# Source material
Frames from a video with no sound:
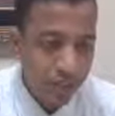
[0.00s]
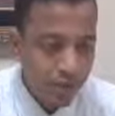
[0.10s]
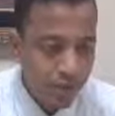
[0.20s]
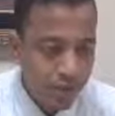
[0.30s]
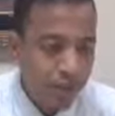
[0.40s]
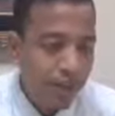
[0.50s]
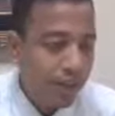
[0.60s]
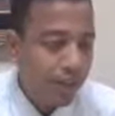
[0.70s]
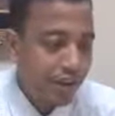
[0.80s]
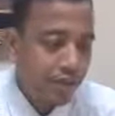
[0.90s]
because
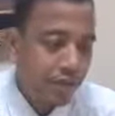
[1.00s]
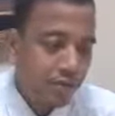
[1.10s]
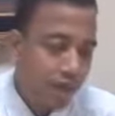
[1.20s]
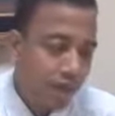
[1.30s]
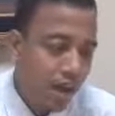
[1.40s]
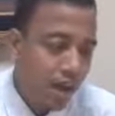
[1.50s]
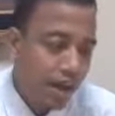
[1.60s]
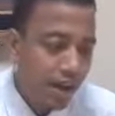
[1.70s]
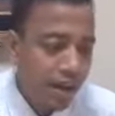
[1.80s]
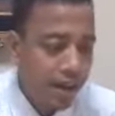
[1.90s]
they never let me
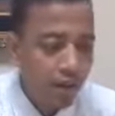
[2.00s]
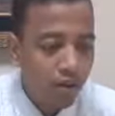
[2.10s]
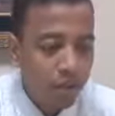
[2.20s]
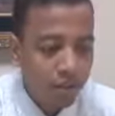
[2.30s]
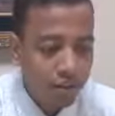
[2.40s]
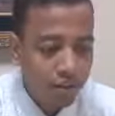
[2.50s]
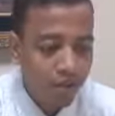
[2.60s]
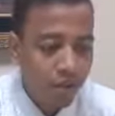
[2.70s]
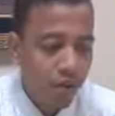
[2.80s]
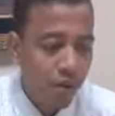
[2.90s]
down and always give
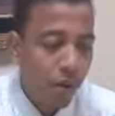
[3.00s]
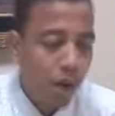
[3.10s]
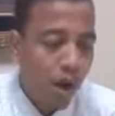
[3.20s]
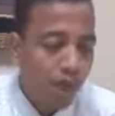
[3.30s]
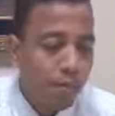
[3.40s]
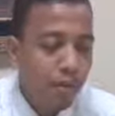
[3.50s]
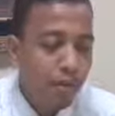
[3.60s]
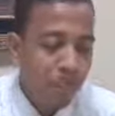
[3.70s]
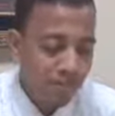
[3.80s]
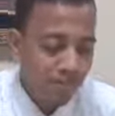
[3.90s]
their warm
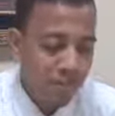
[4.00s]
love.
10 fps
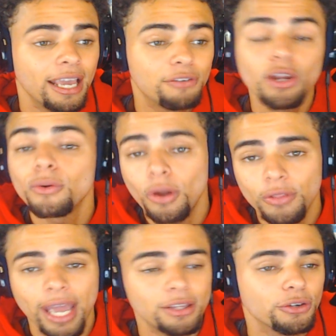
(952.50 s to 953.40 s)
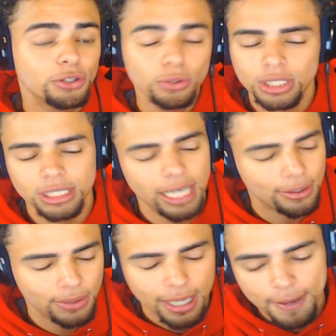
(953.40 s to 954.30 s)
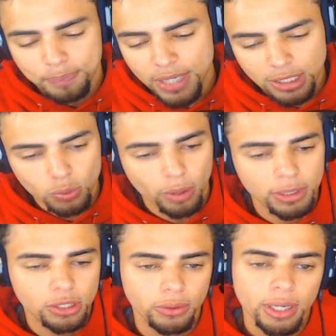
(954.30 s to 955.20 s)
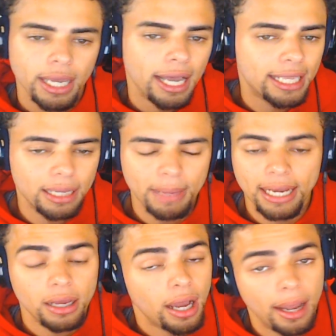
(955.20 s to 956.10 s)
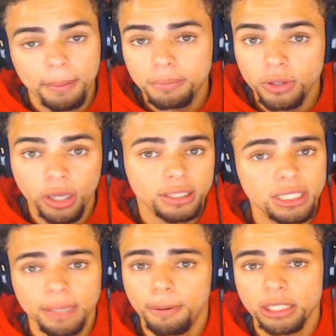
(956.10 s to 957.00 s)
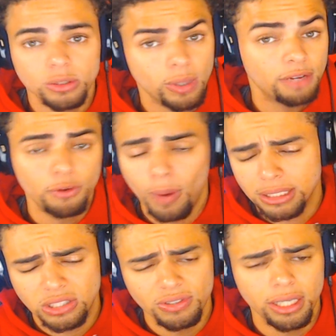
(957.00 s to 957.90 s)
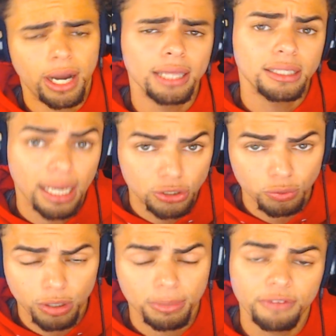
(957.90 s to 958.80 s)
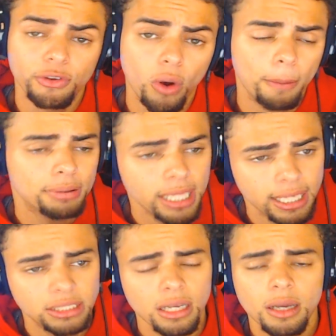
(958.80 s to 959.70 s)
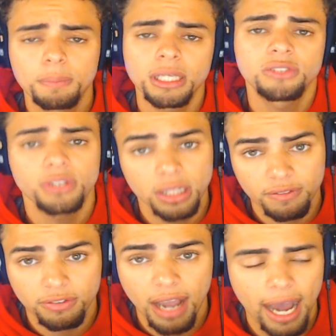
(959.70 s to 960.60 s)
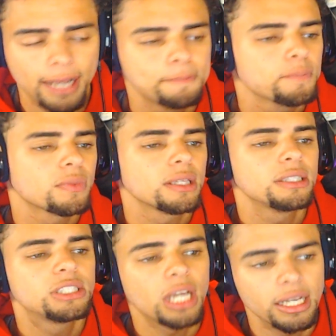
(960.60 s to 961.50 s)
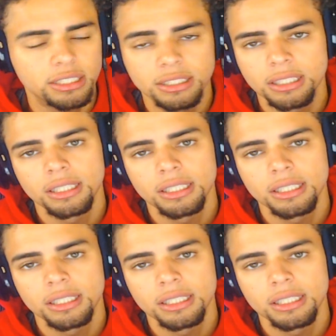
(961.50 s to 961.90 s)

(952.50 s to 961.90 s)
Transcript: don't know that and you're new to the channel, this is what we do. Again, man, look, CD Projekt Red, if you watch this video, I highly doubt you will. But if you are, please, for the love of God, just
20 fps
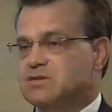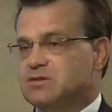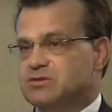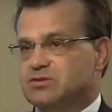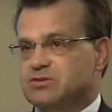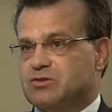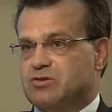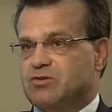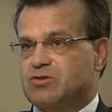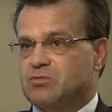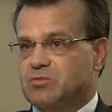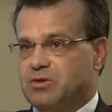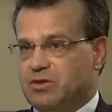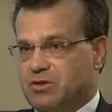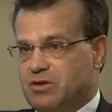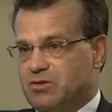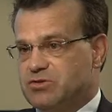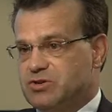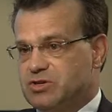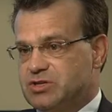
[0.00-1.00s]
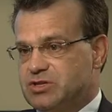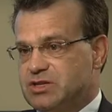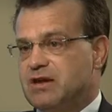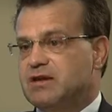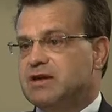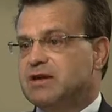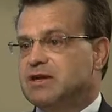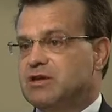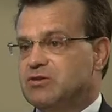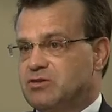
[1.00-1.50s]
in the scrotum with
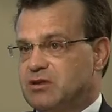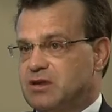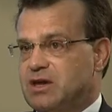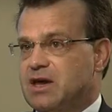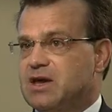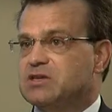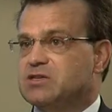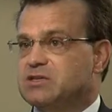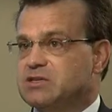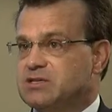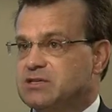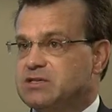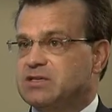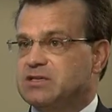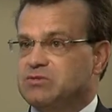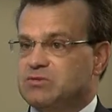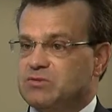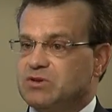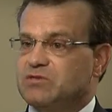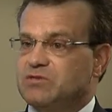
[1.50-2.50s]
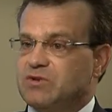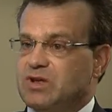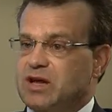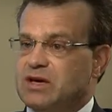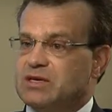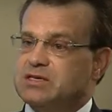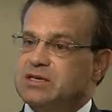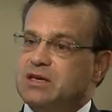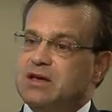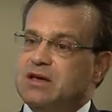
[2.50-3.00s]
ultrasound, and you can actually see the
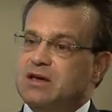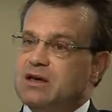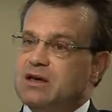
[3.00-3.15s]
reflux.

# Directions
Scan the listing above. Gather each line that contains the word "video".

# Task result
Frames from a video with no sound:
Transcript: don't know that and you're new to the channel, this is what we do. Again, man, look, CD Projekt Red, if you watch this video, I highly doubt you will. But if you are, please, for the love of God, just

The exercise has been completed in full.